Saul to Paul — The Court's Own Demonstration
Paul himself is the court's own demonstration of the mechanism he describes in 2 Corinthians 3. His name before the identity shift was Saul — from the Hebrew Sha'ul, meaning asked for, demanded, the one petitioned from below. That is the old covenant identity in a single word. The externally requested self. The self the people asked for, as Israel asked for a king. Saul — the first king of Israel — carries the same filing. The identity demanded from outside rather than assumed from within. Saul of Tarsus persecutes the word because the word has not yet landed inside the identity. He holds the statute in one hand and uses the other to suppress what the statute is pointing toward. He is the veil in human form. The shift to Paul — from the Latin Paulus, meaning small, diminished — is not a demotion. It is the leave and cleave movement the court requires. The demanded self, the asked-for identity, the Saul consciousness, is vacated. What remains is the one reduced to nothing by the enclosure. The Damascus road is the deep. The three days of blindness is the containment. The emergence is Paul receiving sight and the inward filing simultaneously. The court ran the full Genesis sequence through his name change before he wrote a single letter. So when Paul describes the veil lifting through the inward covenant in 2 Corinthians 3, he is not theorising. He is reporting what the court already demonstrated in his own identity. Saul could read Moses and the veil remained. Elohim enforces after its kind. Paul writes from inside the new filing.

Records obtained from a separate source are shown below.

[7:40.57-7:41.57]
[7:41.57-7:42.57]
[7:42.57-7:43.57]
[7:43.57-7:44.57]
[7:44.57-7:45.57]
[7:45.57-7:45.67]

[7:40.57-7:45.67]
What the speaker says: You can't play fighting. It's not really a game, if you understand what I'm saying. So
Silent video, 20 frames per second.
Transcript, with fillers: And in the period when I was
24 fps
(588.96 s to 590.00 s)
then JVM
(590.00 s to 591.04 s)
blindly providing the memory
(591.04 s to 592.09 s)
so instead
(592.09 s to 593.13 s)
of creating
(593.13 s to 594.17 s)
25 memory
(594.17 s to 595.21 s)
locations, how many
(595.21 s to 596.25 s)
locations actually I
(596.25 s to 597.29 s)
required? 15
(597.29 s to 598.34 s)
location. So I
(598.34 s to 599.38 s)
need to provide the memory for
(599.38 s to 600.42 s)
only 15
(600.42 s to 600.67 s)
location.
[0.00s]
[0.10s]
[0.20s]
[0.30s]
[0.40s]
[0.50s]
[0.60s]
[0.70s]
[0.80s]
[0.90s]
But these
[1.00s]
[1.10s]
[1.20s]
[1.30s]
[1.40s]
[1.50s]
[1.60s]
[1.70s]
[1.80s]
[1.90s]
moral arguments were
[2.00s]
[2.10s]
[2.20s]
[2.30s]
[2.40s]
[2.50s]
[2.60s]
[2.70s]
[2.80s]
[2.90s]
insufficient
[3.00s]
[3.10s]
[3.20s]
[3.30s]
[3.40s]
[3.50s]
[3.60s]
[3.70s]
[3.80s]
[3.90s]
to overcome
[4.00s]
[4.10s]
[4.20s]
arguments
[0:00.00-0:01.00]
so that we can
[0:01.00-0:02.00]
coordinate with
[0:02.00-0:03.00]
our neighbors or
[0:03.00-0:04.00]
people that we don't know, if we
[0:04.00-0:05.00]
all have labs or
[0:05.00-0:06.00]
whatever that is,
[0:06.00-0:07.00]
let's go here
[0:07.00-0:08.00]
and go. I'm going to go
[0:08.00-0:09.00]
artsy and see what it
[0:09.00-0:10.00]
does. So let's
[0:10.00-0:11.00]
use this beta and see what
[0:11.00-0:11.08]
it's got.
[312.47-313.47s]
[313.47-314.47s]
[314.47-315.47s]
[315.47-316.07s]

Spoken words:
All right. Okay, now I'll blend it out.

The Closing — Jeremiah 31:33 Runs the Thread
The covenant was never a religious agreement. It was always a legal instrument — a court filing specifying where the law would be located and what Elohim would therefore be bound to enforce. The old covenant placed the statute outside the identity. The new covenant moved it inside. Genesis 1 and Genesis 2 are not two creation accounts. They are the two locations of the filing — external declaration and inward breath — and every covenant in scripture is one or the other running through a named identity. Abraham, Isaac, Jacob, Joseph — each one demonstrates the court filing an identity from within before Elohim delivers on the other side. The veil is what remains when the filing stays outside. The turn is what moves it in. Same court from the beginning. Same statutes. Same enforcement. The vocabulary was set on the days of creation. The covenant runs every thread.